Gente, parece que todo mundo ao meu redor está de dieta. Ou não pode ingerir lactose. Ou parou de comer glúten. Ou precisa comer menos por causa dos efeitos colaterais de remédios como o Ozempic. Onde foram parar as pessoas que comem de verdade, sem se preocupar com nutrientes ou calorias em tudo que ingerem? (Ou que simplesmente não precisam se preocupar, já que nem sempre é uma escolha).
O Novo Cenário
Sair para comer ficou mais caro, e a preocupação com a saúde aumentou, levando até a uma desaceleração no consumo de álcool. Vivemos a era da “moderação mainstream”, como disse o Financial Times, com uma forte mudança em direção à temperança, especialmente entre os jovens.
Uma pesquisa feita nos Estados Unidos pela OnePoll revelou que a necessidade dessa moderação bate à porta das pessoas aos 29 anos, quando os jovens adultos começam a repensar suas escolhas e excessos. O estudo reuniu 2.000 bebedores de vinho, com mais de 21 anos, e mostrou que 86% concordam que seu consumo de álcool deve ser moderado. Além disso, 43% dessas pessoas debatem constantemente a ideia de fazer lanchinhos fora de hora e 29% delas têm tentado reduzir a ingestão de álcool.
Contagem de Calorias e Nutricionismo
Há um foco crescente na nossa sociedade sobre a contagem de calorias, o monitoramento de indicadores de saúde e a restrição alimentar. A comida é cada vez menos percebida como prazer hedonista e mais como um mero instrumento do nutricionismo, tendo seu papel reduzido à sua função prática.

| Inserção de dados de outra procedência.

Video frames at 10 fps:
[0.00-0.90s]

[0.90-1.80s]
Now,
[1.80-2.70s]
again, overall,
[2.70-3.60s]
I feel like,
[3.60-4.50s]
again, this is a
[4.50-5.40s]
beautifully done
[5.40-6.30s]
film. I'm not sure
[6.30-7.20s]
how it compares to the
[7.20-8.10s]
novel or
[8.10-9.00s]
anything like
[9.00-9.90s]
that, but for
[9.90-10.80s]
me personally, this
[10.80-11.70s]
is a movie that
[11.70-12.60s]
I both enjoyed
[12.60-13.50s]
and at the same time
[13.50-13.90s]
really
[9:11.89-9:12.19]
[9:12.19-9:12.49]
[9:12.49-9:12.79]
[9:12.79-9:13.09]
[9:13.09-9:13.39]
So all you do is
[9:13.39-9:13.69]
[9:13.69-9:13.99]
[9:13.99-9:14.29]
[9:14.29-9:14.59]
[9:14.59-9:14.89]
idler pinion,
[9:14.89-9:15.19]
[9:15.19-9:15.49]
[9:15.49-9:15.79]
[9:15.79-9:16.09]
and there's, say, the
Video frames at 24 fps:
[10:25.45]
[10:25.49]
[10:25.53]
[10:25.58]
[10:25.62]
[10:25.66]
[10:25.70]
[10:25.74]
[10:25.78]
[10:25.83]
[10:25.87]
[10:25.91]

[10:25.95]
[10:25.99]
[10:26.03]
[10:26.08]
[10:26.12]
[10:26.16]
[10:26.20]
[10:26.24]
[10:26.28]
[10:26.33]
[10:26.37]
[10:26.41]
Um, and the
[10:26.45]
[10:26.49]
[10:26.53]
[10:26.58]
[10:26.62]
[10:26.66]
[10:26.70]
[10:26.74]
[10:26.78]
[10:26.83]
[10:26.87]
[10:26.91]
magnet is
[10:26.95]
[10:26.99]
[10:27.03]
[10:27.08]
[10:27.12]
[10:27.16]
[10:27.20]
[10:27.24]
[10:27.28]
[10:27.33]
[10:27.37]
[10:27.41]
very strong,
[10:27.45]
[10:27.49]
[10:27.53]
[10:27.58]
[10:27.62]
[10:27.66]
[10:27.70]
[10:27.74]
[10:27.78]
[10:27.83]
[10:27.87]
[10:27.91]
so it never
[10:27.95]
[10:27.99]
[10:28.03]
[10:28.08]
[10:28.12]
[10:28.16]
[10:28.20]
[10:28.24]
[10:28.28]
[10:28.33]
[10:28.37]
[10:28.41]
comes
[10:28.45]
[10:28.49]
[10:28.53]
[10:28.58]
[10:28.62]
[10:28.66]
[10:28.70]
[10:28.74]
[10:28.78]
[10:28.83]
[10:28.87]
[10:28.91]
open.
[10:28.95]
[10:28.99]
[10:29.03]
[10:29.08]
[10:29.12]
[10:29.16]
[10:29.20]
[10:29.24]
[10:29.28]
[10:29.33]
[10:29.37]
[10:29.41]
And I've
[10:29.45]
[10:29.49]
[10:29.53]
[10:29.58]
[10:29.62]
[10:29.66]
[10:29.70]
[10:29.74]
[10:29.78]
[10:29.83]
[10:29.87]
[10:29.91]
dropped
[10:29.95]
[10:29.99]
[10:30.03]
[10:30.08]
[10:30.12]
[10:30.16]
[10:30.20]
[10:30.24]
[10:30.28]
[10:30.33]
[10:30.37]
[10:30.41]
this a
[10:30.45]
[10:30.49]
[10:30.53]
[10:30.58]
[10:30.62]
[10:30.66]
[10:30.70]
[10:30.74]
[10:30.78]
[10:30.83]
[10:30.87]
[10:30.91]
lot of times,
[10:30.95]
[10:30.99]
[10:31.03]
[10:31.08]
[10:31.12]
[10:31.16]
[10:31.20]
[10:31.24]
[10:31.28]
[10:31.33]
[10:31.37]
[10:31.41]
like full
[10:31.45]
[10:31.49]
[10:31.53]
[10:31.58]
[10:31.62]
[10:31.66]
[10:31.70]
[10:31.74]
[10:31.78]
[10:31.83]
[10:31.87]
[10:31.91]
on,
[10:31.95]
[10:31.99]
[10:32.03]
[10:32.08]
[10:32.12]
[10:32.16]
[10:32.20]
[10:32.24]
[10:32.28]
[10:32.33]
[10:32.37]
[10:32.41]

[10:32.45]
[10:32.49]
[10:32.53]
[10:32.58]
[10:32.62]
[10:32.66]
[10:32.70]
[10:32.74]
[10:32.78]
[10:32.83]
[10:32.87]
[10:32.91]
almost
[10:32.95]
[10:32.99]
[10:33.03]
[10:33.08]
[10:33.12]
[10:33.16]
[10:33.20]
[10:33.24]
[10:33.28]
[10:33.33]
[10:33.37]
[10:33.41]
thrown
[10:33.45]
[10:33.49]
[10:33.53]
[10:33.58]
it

É uma mudança de paradigma sem precedentes. No decorrer dos séculos, a comida foi uma representação de status, felicidade e, mais do que tudo, de uma busca plena de prazer. Ateneu de Náucratis descreve, em O Banquete dos Eruditos (publicado no século 2 d.C.), a opulência da cidade da Magna Grécia de Síbaris e seus hábitos alimentares refinados. Festas extravagantes, uso de ingredientes exóticos como especiarias e produtos raros importados de outras partes do mundo grego, e uma preocupação genuína com o prazer sensorial eram marcas dos moradores da cidade, chamados de sibaritas.
Eles valorizavam a experiência completa da refeição, incluindo a apresentação dos pratos, o ambiente e a combinação de sabores e aromas. O termo “sibarita” passou a designar pessoas que privilegiam o prazer, especialmente no que diz respeito à boa comida. Algo que a “geração Ozempic” parece ignorar: o aumento no uso desses medicamentos está reduzindo a obesidade, mas também alterando os hábitos alimentares.
Impacto nos Restaurantes
Os usuários desses remédios comem porções menores, afetando o faturamento dos restaurantes. Donos e garçons afirmam que os clientes já pedem menos pratos e deixam a maior parte da comida praticamente intocada. Isso também modificou os pedidos à mesa, onde as proteínas se sobressaem, acompanhadas de vegetais, carne, ovos e laticínios.
Venda de Medicamentos
De acordo com dados da consultoria Morgan Stanley, as vendas globais de medicamentos para perda de peso devem atingir US$ 105 bilhões até 2030. Se relacionarmos esses números ao fato de que 63% dos usuários desses medicamentos relataram gastar menos em refeições fora de casa, temos um cenário preocupante para a indústria gastronômica. E as projeções são mesmo ambiciosas: mais de 15 novas drogas com os mesmos princípios já estão em desenvolvimento para serem lançadas no mercado até 2029.
Com a expiração da patente da semaglutida em 2026, o mercado poderá passar por uma transformação inédita: a entrada de genéricos deve tornar esses medicamentos mais acessíveis e populares, o que deve transformar ainda mais nossa relação com o que comemos. No futuro, talvez, o prazer de comer esteja definitivamente ameaçado. Os sibaritas fizeram da comida um símbolo de prazer e status. Séculos depois, estamos a transformá-la em mero cálculo vazio de macros e calorias.